EXERCISE DIRECTIONS »
An exact transcription of the entries is required, with no images included.

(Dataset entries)
☆ ☆ ☆ ☆ ☆

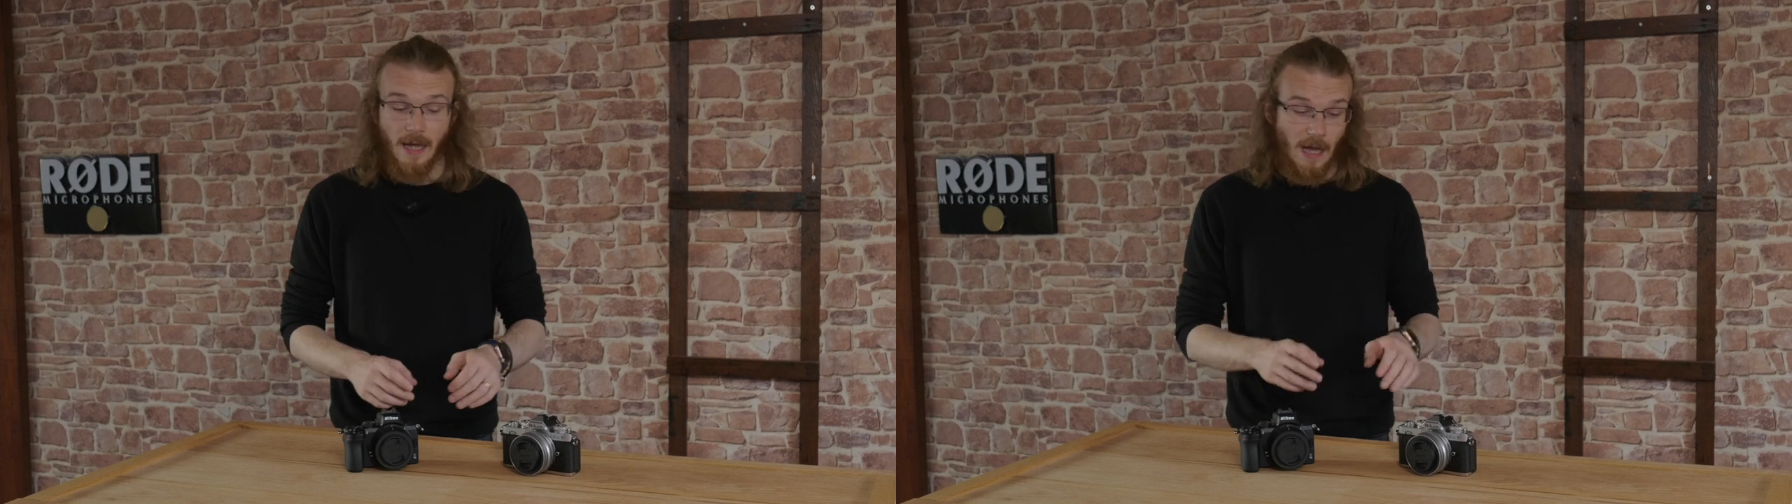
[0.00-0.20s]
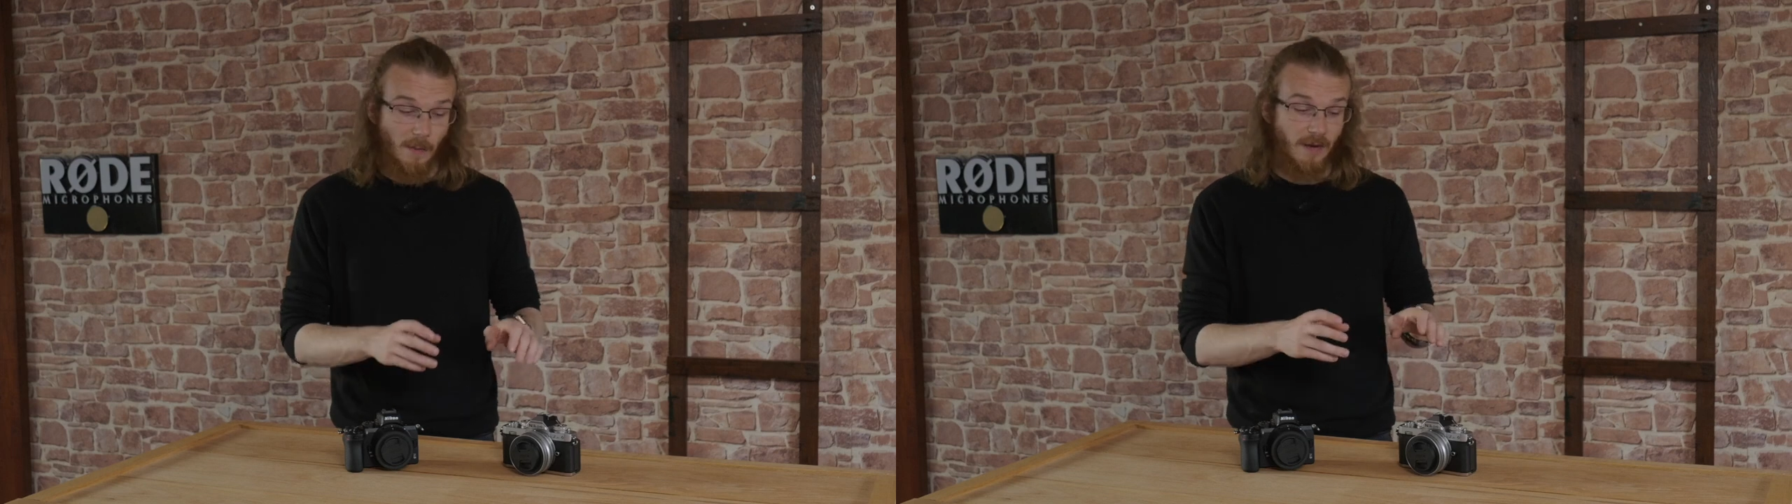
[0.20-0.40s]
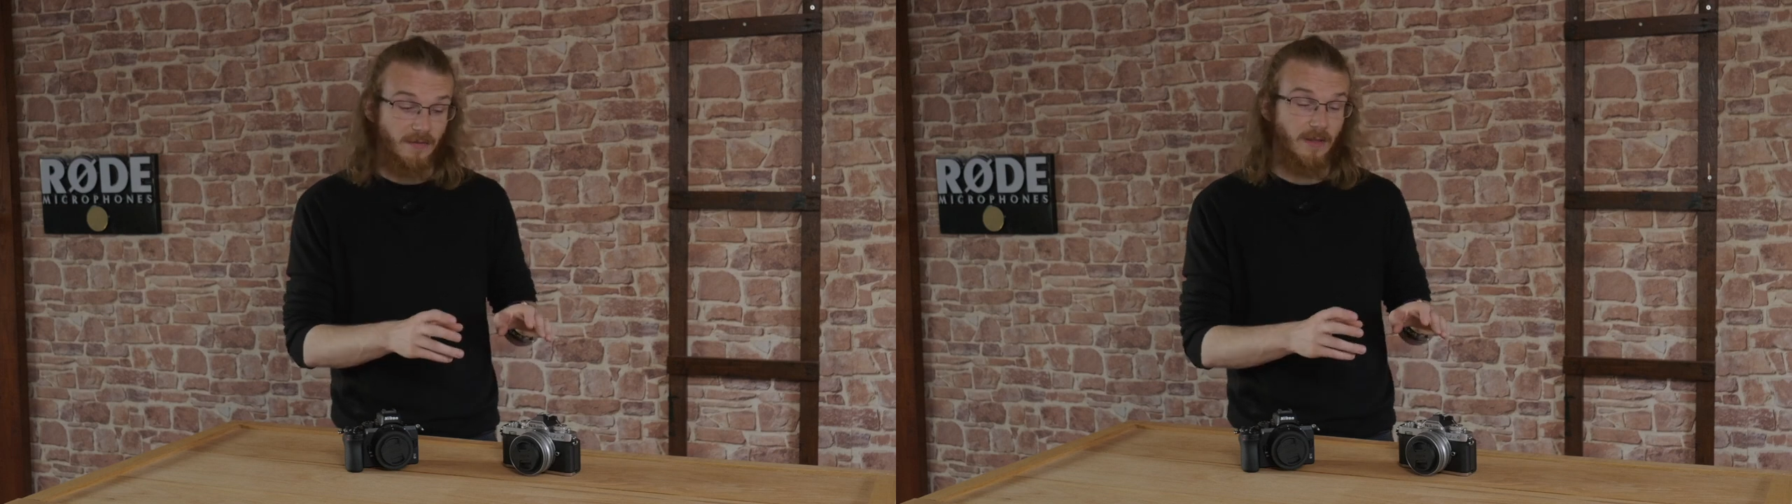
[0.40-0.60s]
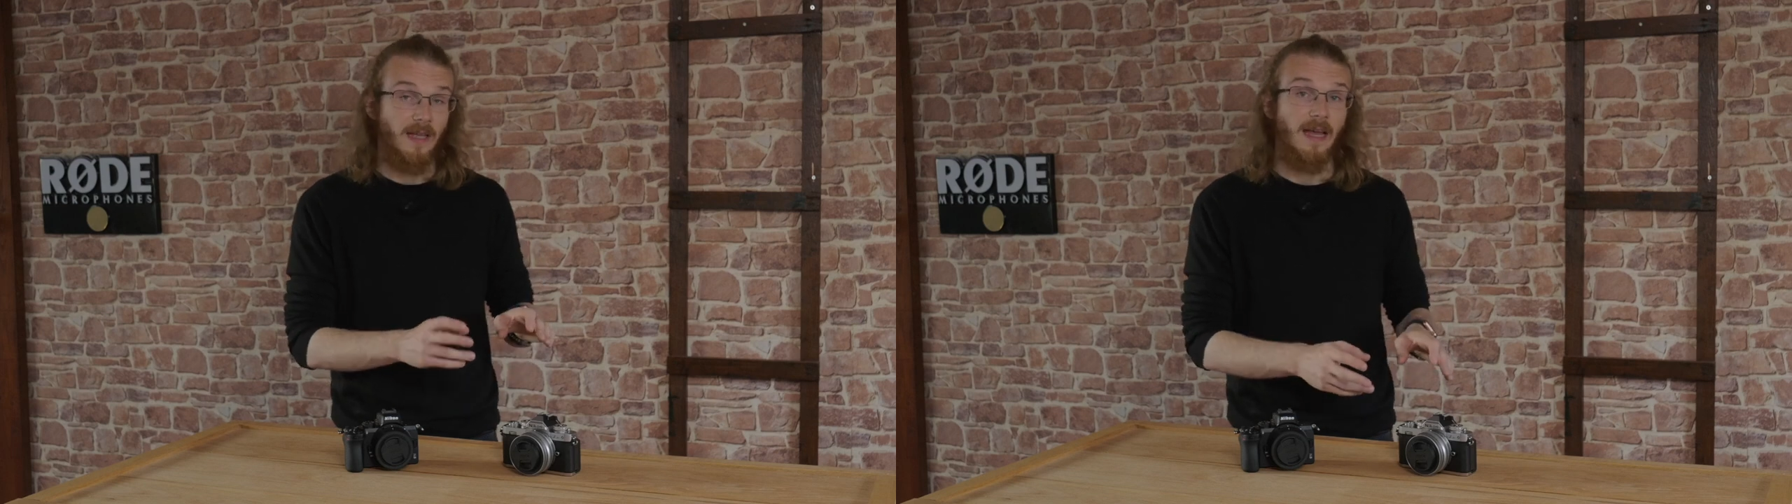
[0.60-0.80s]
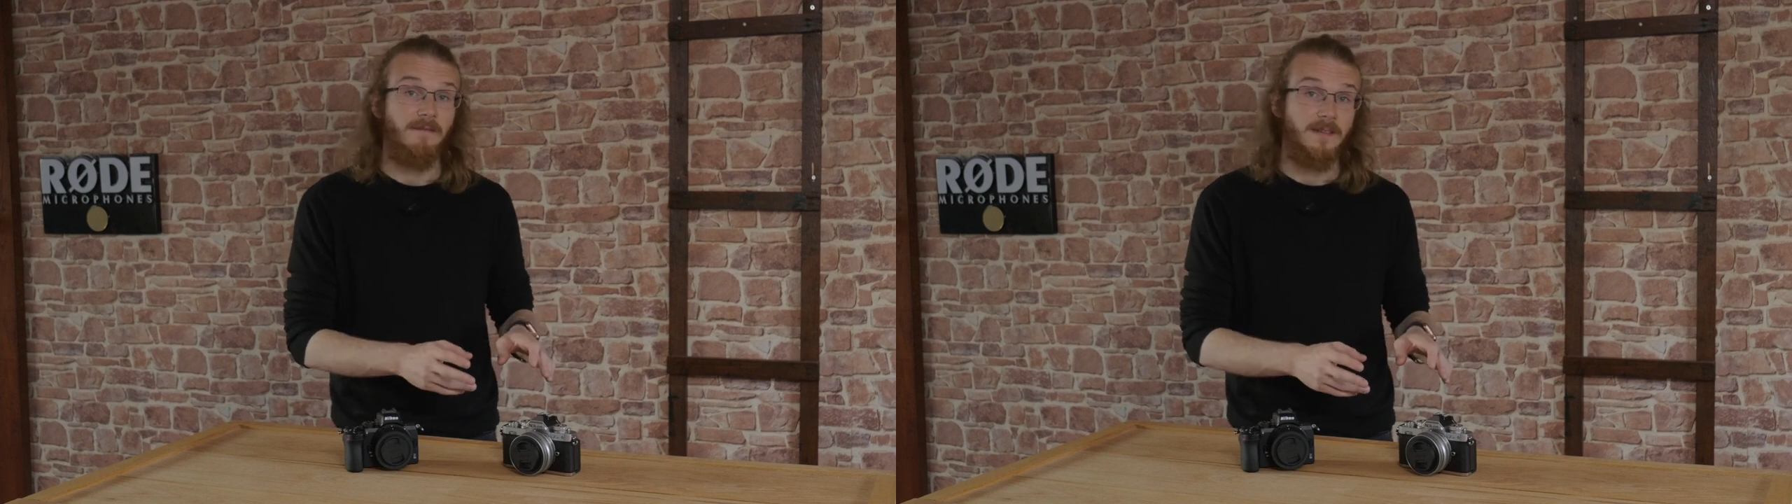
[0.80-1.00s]
however the
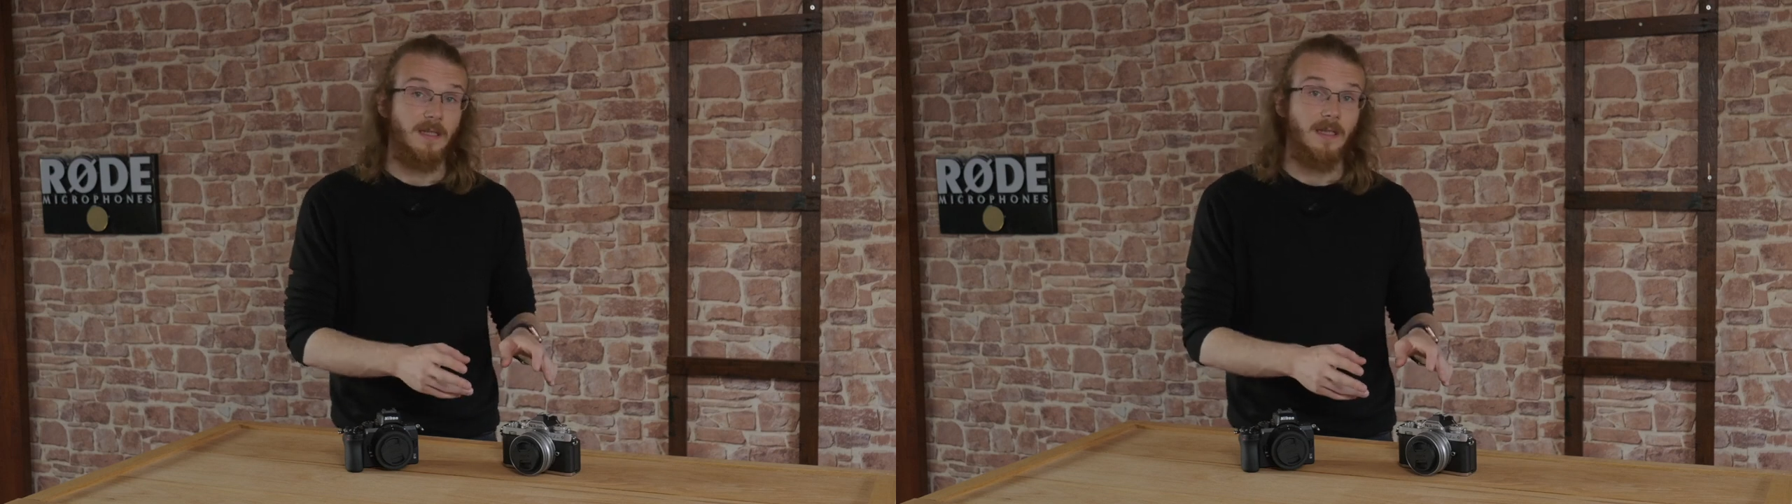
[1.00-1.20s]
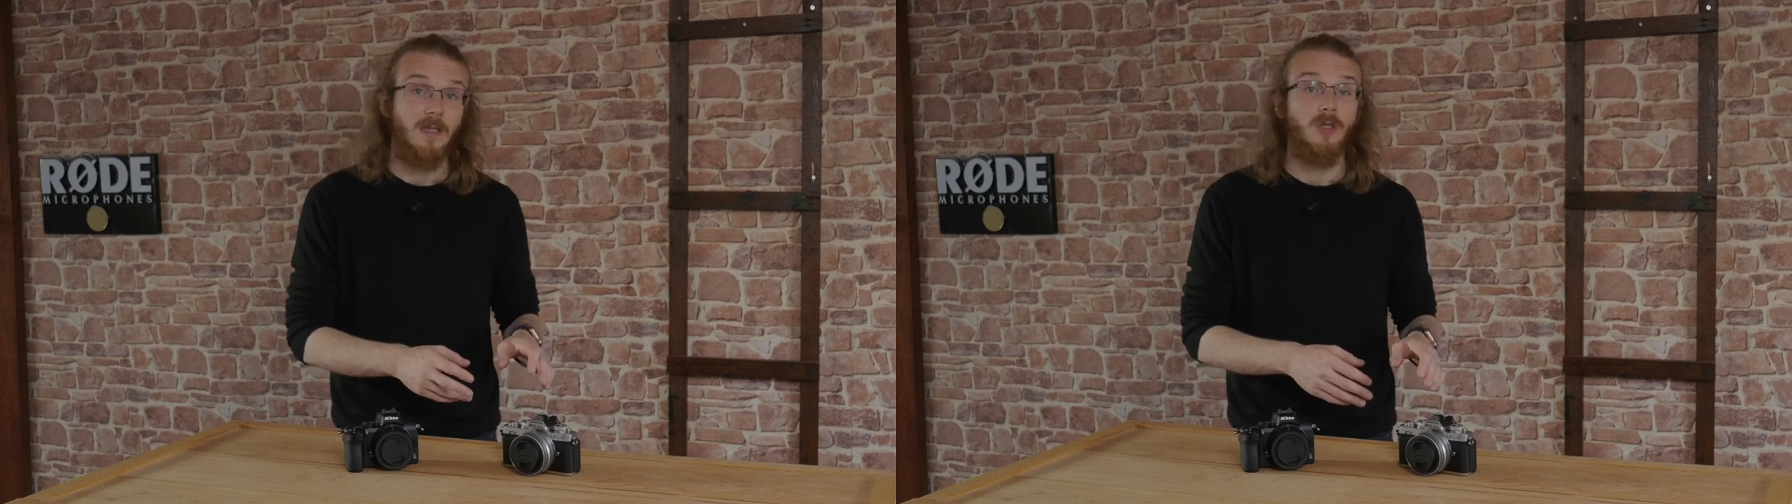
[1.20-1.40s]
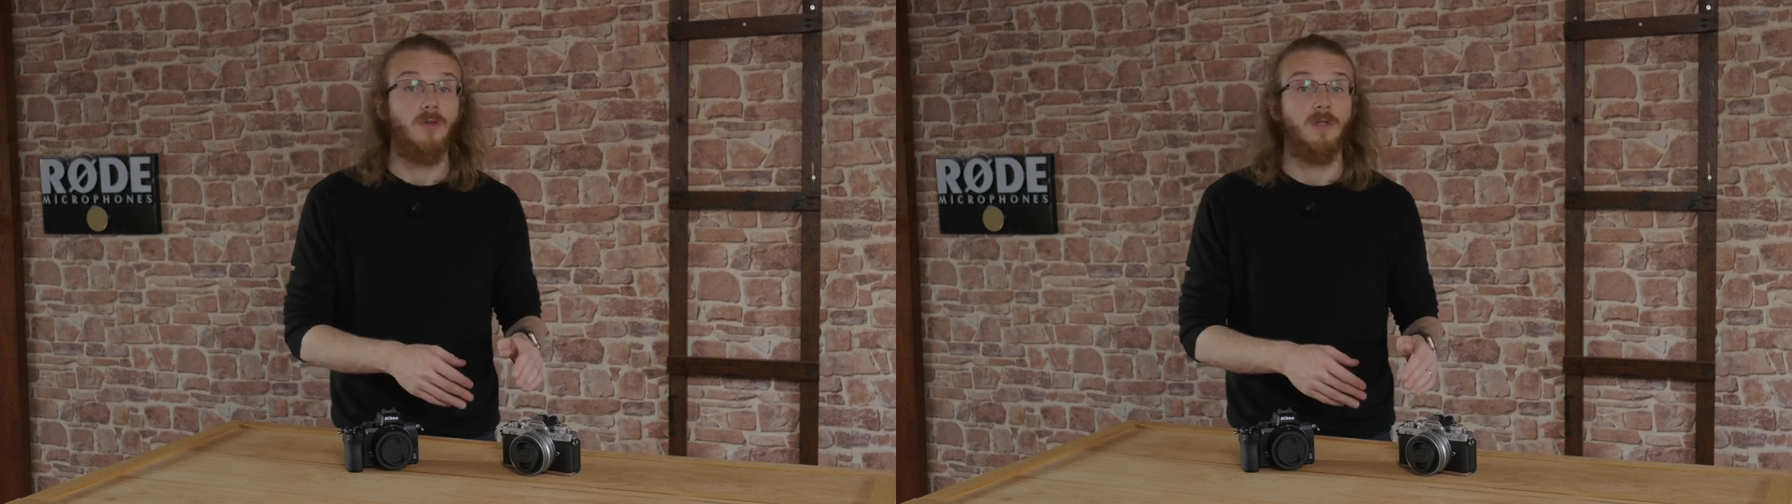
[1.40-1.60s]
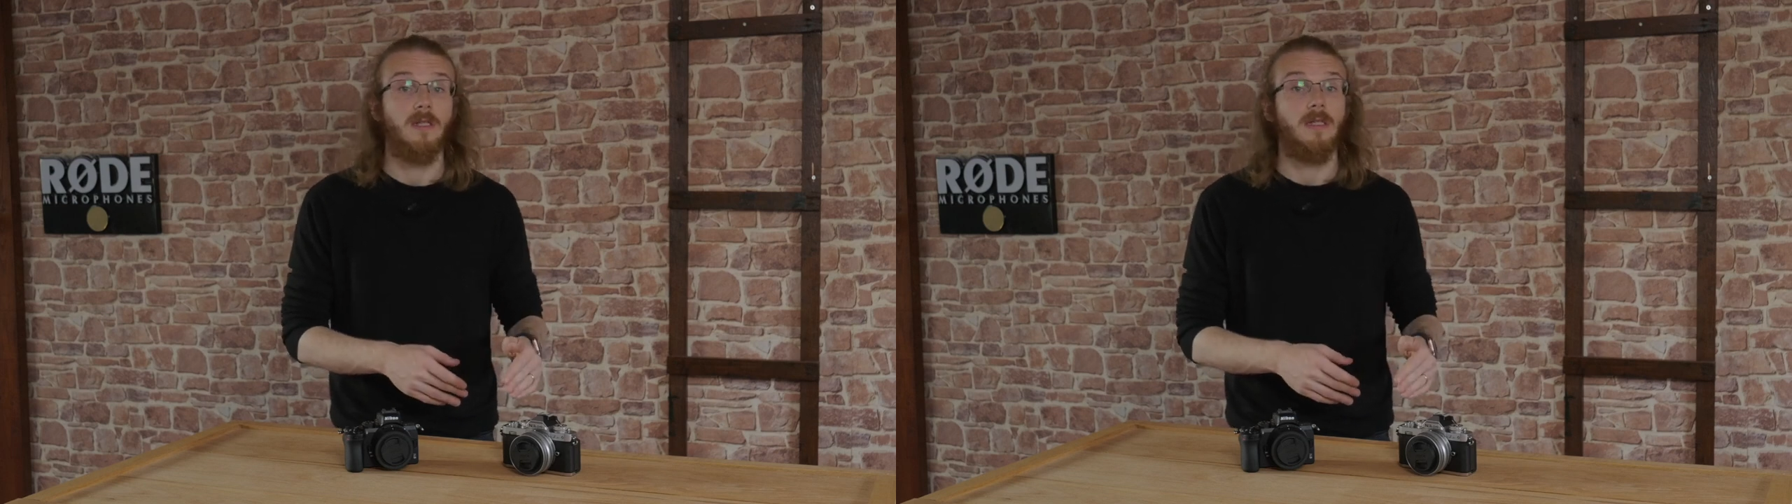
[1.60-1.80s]
FC uses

☆ ☆ ☆ ☆ ☆

RESULT OF THIS TASK »
[0.00-0.20s]
[0.20-0.40s]
[0.40-0.60s]
[0.60-0.80s]
[0.80-1.00s]
however the
[1.00-1.20s]
[1.20-1.40s]
[1.40-1.60s]
[1.60-1.80s]
FC uses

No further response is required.